Have you ever invested in a "sure thing" only to lose your money? Maybe a friend gave you a hot stock tip and you tried to ride the wave. Or, perhaps you found that local startup and jumped in quickly so you could get in on the ground floor. You just knew these were winners! You were glad to invest and eagerly anticipated the return as you leafed through travel magazines and perused new home floor plans. But, the returns never came. In fact, it got worse and worse, never better.
The planned gains quickly became losses, and as the daydreams of green turned into nightmares of red, you knew your money was never coming back. You quietly (or loudly) mourned its loss and held a personal wake in honor of the dearly departed dollar bills. For some of us, this has happened on a small scale; but, for others, this approach led to financial ruin.
Even so, we knew there were risks when we invested. We read the prospectus (or maybe just the back-of-the-envelope scrawl penned by the wild-eyed entrepreneur). We have heard the adage that financial investing is all about balancing risk versus reward. The higher the risk, the greater the potential for reward. Every investor searches for the holy grail of low risk and high reward, only to find that these two characteristics hardly ever align.
There is one arena however where this is perfectly true: our investment in our children. This is one place where an amazing economic reality exists - we never end up regretting the time we invested with our children. The returns are often exorbitant, generating immense relational value; and, the risk is completely non-existent. In the end, this investment actually leaves our emotional bank account more full than when we started.
I suppose one could invest so much time with your children that you neglect your spouse or cause your health to fail. You can only eat so many funnel cakes at the state fair before the effects (and the flab) eventually set in.
However, has it become cliche for fathers to over-invest in their children? Are we observing a national epidemic of kids who suffer from over-connection with their dads? Have we amassed statistic upon statistic of the ill-effects on society of all these way-too-fathered children? Hardly.

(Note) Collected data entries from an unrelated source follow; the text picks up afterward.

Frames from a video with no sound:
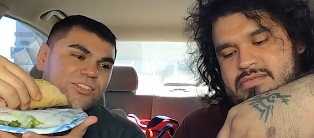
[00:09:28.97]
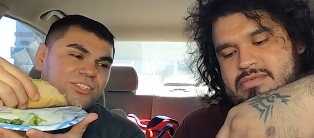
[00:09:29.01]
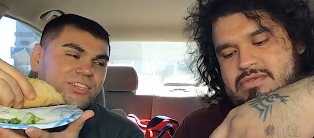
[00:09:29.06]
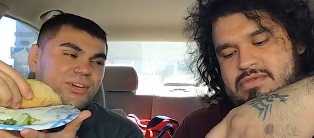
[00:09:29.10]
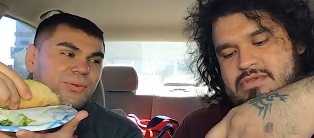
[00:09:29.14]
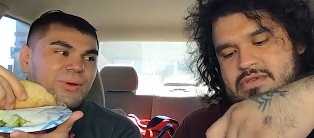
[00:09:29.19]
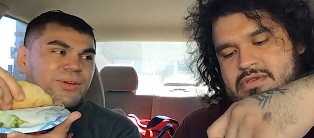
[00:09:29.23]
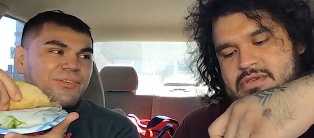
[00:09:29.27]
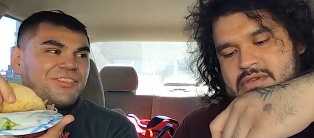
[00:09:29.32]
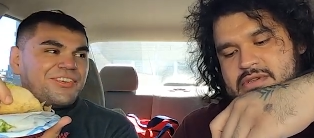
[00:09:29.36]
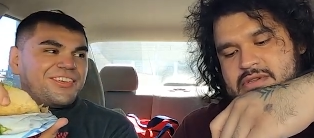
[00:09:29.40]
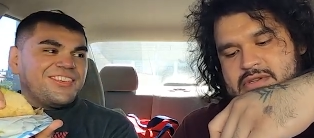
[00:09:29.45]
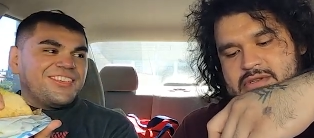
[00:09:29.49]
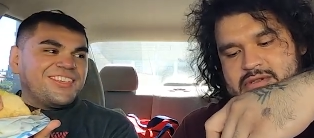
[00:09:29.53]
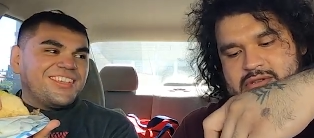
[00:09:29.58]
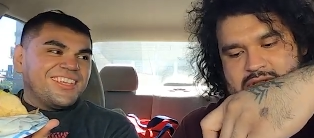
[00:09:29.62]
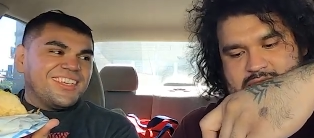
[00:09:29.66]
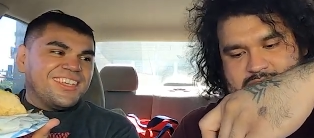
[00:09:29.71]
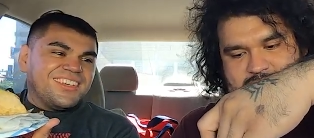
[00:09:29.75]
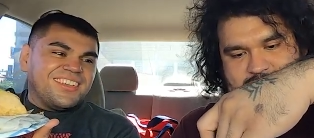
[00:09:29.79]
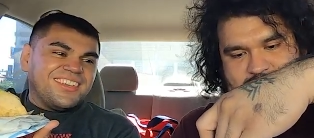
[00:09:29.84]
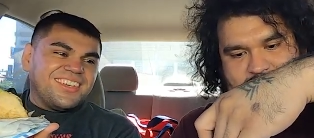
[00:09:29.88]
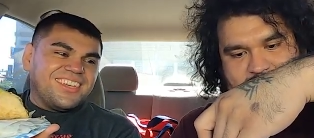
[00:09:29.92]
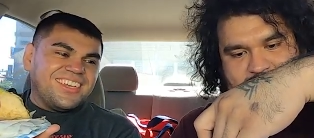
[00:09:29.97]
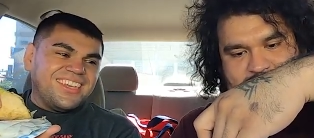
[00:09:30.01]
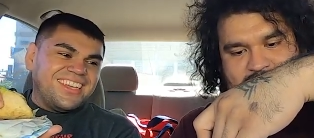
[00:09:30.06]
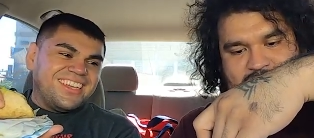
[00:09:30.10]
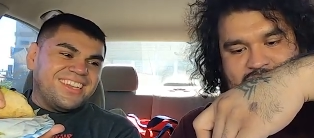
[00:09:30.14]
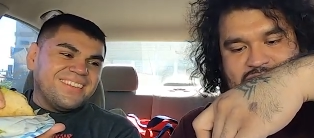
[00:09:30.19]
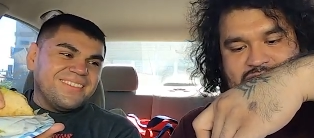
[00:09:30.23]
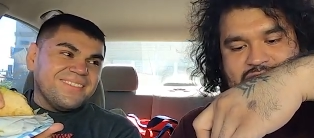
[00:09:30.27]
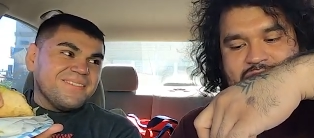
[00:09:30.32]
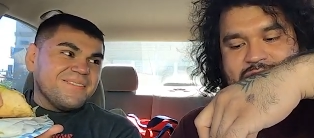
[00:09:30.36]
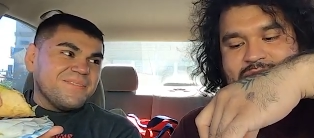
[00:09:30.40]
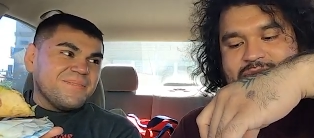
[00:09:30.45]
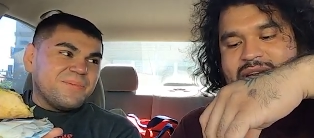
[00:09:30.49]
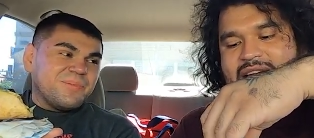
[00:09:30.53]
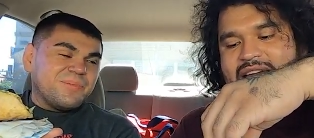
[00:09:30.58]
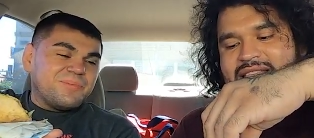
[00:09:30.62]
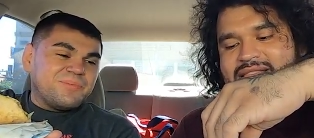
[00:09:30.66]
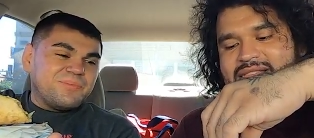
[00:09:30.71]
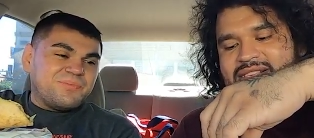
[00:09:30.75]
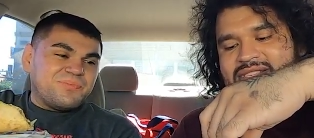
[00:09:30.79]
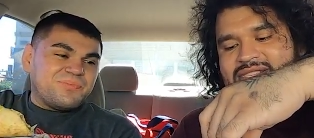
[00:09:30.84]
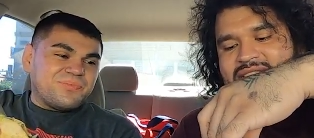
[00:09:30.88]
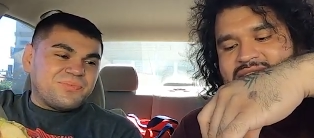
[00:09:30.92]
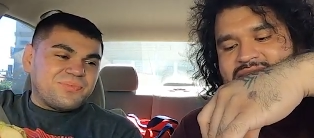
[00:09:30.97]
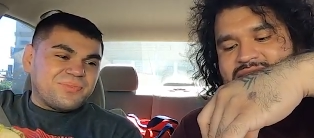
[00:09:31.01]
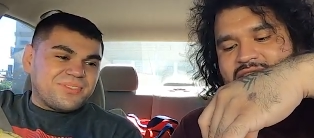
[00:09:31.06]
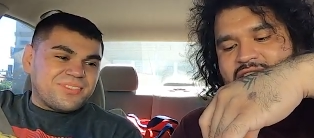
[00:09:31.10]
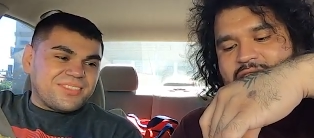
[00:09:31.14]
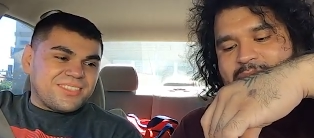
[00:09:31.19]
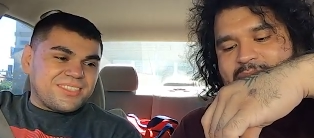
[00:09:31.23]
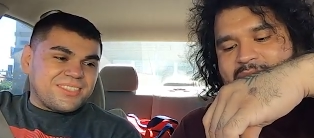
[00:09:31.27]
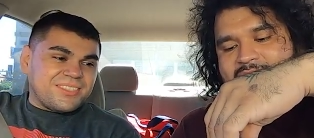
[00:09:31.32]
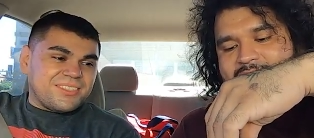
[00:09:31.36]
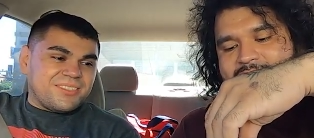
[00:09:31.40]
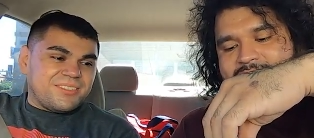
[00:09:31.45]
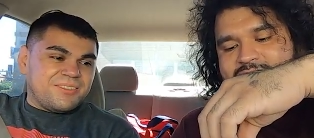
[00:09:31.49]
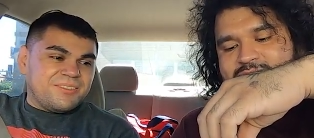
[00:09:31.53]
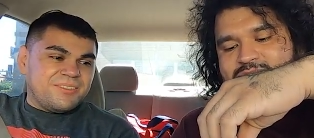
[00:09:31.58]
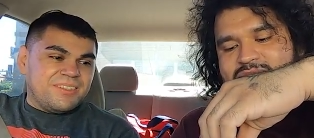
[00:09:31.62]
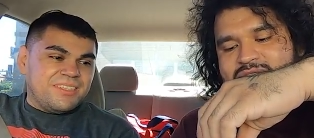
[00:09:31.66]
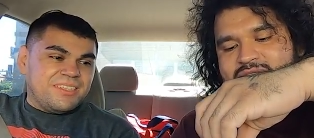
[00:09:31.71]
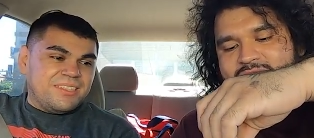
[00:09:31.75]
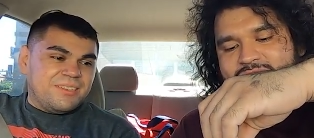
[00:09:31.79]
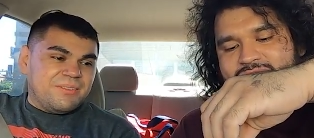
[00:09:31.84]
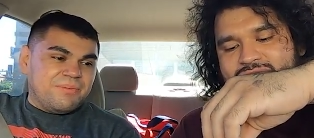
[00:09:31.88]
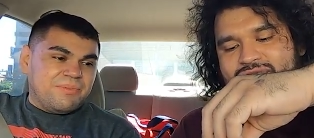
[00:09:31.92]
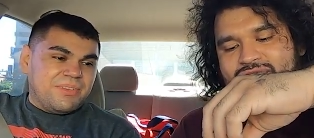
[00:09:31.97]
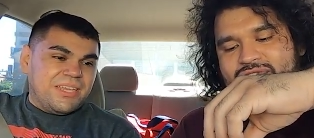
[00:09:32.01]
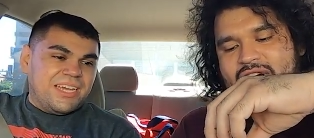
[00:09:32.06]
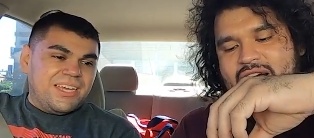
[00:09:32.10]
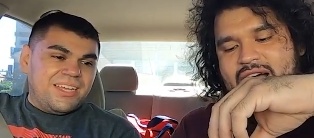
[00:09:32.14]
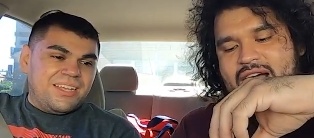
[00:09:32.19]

Speaker 1: oh, should I wait for you?
Speaker 2: Well, dude, you're right. These things are backwards. What the fuck?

Fathers, we understand risk and reward. Money given to one thing often means money not given to some other thing. We get that and readily accept it as a cost of doing business. Yet, when it comes to our most precious commodity - our time - why wouldn't we put that time into an investment with infinite return and infinitesimal risk?
Do we realize that our money may actually be increasing in quantity; but, our time is not. Time is a finite resource. None of us know how much we have left, but there is one thing we each know for sure. The amount of time we have left on this earth is less than we had yesterday. Our time is dwindling, perhaps slowly, perhaps more quickly than we know.
So, let's commit that while we have our children around, we fathers will back-up our dump truck of time at our front door and unload it completely all over them. We will shovel our currency of time into the lives of those little ones. It is a risk-less investment and once we have made it, we - and our children - will be all the richer for it.
Question: What's one way you've invested in your child lately?